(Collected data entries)
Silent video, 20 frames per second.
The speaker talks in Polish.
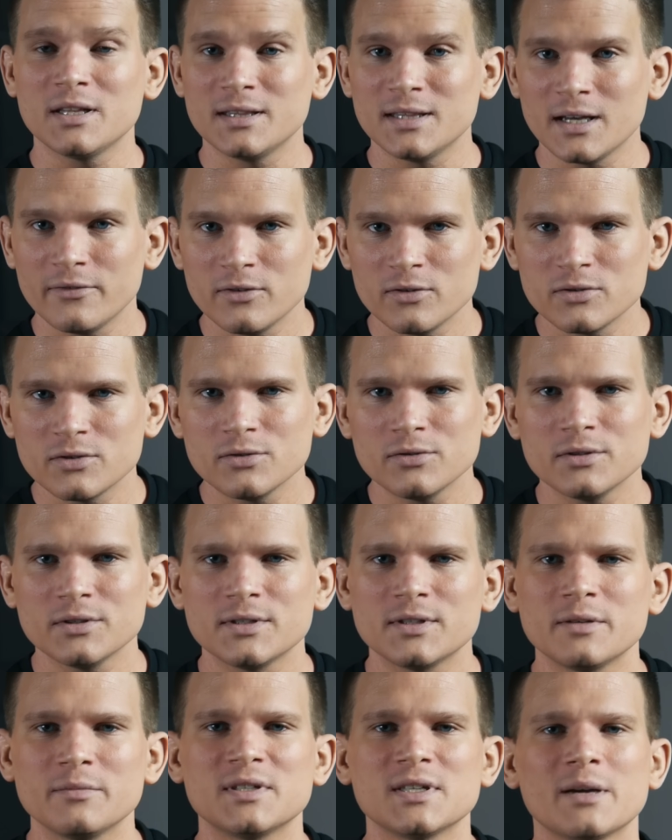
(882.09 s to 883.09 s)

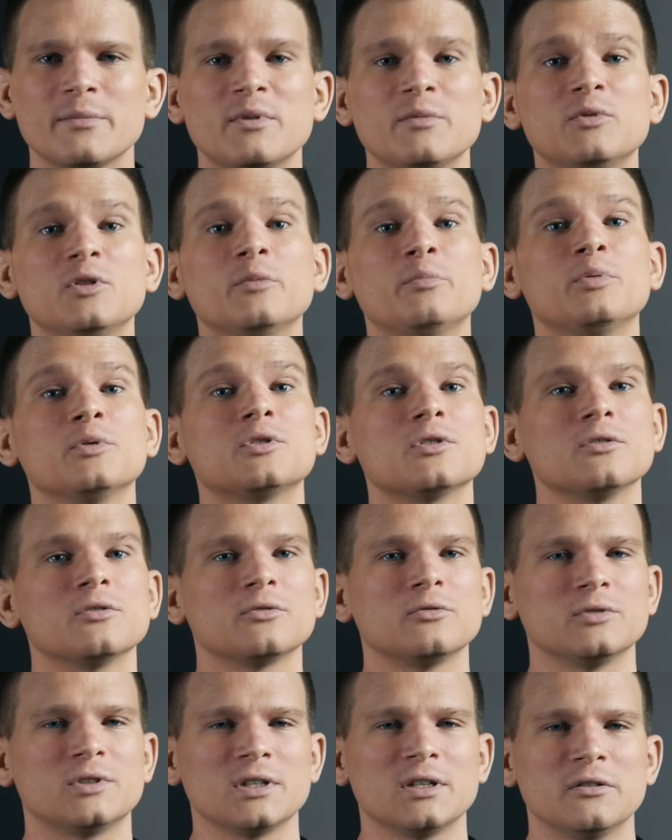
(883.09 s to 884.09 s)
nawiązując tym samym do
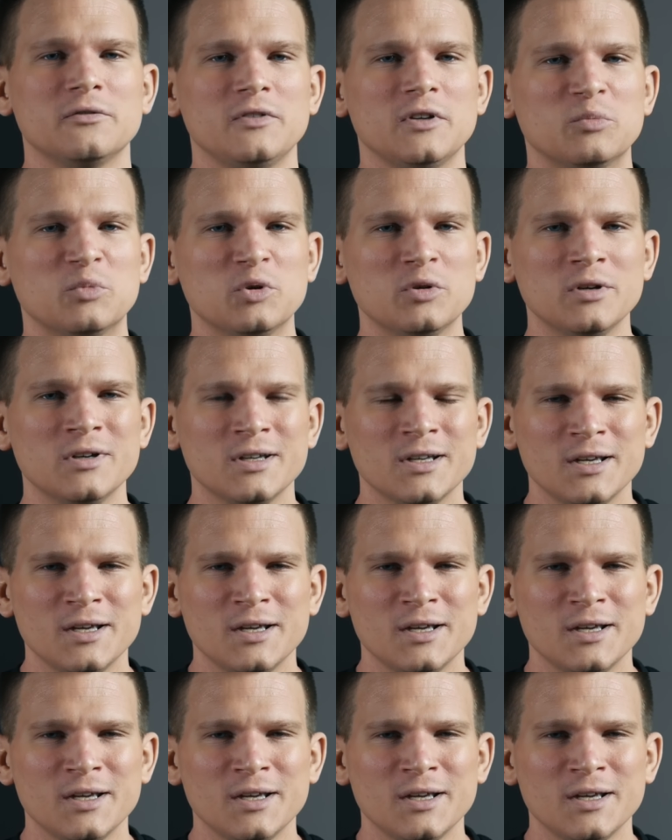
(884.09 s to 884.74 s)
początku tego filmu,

...

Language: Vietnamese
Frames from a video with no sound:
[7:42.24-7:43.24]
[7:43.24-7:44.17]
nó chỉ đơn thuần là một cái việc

## To do
Going through the records above, state how many lines carry "video", with no other text.

## Response to this task
2